Intelligent Visualization Interfaces

Visualization transforms large quantities of data into pictures in which relations, patterns, or trends of interest in the data reveal themselves to effectively guide the user in the data reasoning and discovery process. Visualization has become an essential tool in many areas of study that use a data-driven approach to problem solving and decision making. However, when the data is large relational or high-dimensional, it can take both novices and experts substantial effort to derive and interpret visualization results from the data. Following the resurgence of AI and machine learning technology in recent years, in the field of visualization, there is also the growing interest and opportunity in applying AI and machine learning to perform data transformation and to assist in the generation and interpretation of visualization, aiming to strike a balance between cost and performance. In this talk, I will present designs made by my group effectively making use of machine learning for general data visualization and analytics tasks [1, 2, 3, 4, 5, 6], resulting in better visualization interfaces into the data.

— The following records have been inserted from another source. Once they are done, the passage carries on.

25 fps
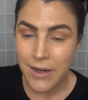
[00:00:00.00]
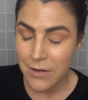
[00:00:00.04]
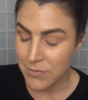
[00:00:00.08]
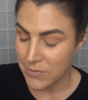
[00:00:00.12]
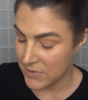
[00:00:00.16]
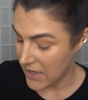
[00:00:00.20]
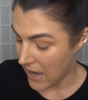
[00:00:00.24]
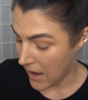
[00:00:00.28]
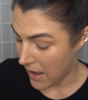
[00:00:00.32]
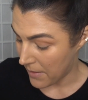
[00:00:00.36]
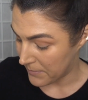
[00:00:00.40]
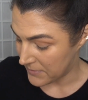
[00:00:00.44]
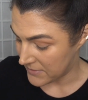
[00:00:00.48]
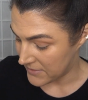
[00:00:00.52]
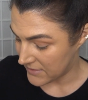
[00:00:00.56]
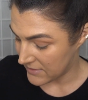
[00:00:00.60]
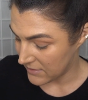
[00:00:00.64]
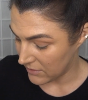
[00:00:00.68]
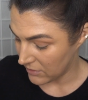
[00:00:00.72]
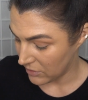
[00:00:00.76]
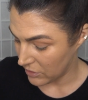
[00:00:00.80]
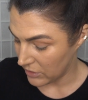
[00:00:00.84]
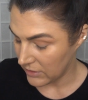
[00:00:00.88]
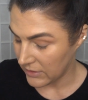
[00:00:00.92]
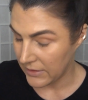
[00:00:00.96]
it was
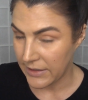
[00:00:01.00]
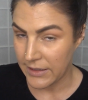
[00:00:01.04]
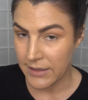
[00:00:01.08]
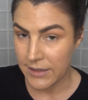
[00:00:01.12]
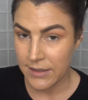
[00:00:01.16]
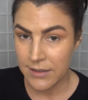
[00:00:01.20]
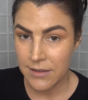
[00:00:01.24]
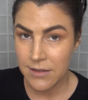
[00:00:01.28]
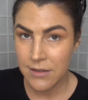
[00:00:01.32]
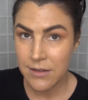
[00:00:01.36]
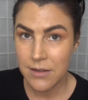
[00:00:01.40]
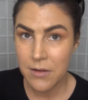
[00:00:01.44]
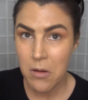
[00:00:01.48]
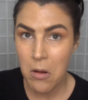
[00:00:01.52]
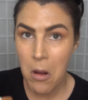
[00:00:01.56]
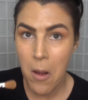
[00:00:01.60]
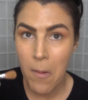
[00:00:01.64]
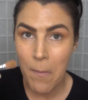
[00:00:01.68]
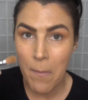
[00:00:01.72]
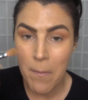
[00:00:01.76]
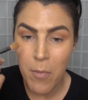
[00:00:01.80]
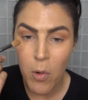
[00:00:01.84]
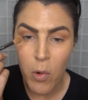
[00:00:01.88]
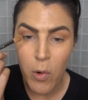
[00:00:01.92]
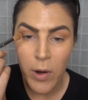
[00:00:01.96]
absolutely
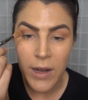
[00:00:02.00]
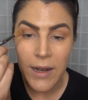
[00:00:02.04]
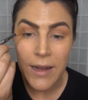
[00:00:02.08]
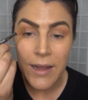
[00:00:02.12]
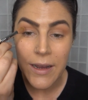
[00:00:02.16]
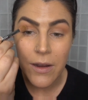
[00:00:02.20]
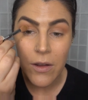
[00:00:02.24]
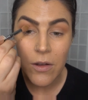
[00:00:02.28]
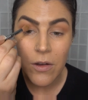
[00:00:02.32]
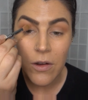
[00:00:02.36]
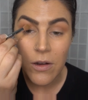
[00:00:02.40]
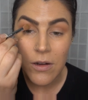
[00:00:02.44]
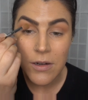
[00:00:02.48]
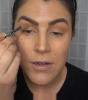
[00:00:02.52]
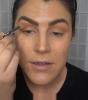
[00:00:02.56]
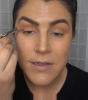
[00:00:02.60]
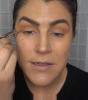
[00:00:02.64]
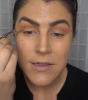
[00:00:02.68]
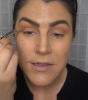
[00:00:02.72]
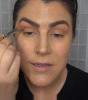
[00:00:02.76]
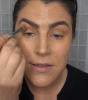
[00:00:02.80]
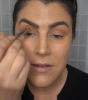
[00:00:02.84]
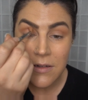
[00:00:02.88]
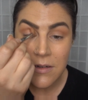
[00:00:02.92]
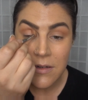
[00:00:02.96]
boiling
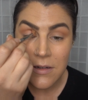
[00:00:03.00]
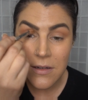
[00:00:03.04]
hot,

[1]  Kwan-Liu Ma,et al.  What Would a Graph Look Like in this Layout? A Machine Learning Approach to Large Graph Visualization , 2017, IEEE Transactions on Visualization and Computer Graphics.

[2]  Jianping Kelvin Li,et al.  P6: A Declarative Language for Integrating Machine Learning in Visual Analytics , 2020, IEEE Transactions on Visualization and Computer Graphics.

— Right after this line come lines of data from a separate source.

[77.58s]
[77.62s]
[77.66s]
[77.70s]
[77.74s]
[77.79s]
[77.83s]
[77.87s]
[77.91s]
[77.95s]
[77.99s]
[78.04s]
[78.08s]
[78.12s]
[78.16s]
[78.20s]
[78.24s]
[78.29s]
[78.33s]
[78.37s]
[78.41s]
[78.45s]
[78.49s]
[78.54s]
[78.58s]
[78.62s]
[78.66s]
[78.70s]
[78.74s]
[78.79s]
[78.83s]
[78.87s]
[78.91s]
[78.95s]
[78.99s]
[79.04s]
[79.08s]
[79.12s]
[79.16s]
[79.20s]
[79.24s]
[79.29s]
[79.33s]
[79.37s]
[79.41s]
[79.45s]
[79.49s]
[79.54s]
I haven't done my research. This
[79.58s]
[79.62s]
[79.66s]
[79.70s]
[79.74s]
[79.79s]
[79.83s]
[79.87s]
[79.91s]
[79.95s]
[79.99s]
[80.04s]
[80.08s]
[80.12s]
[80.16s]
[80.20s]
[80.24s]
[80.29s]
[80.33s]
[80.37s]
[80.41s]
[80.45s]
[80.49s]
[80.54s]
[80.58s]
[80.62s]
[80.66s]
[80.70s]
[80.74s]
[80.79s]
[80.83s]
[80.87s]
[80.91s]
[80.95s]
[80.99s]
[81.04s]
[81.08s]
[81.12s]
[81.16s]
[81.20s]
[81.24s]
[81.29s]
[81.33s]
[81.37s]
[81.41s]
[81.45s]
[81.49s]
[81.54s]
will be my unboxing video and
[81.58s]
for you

[3]  Kwan-Liu Ma,et al.  A Deep Generative Model for Graph Layout , 2019, IEEE Transactions on Visualization and Computer Graphics.

[4]  Kwan-Liu Ma,et al.  Supporting Analysis of Dimensionality Reduction Results with Contrastive Learning , 2019, IEEE Transactions on Visualization and Computer Graphics.

[5]  Takanori Fujiwara,et al.  A Visual Analytics Framework for Contrastive Network Analysis , 2020, 2020 IEEE Conference on Visual Analytics Science and Technology (VAST).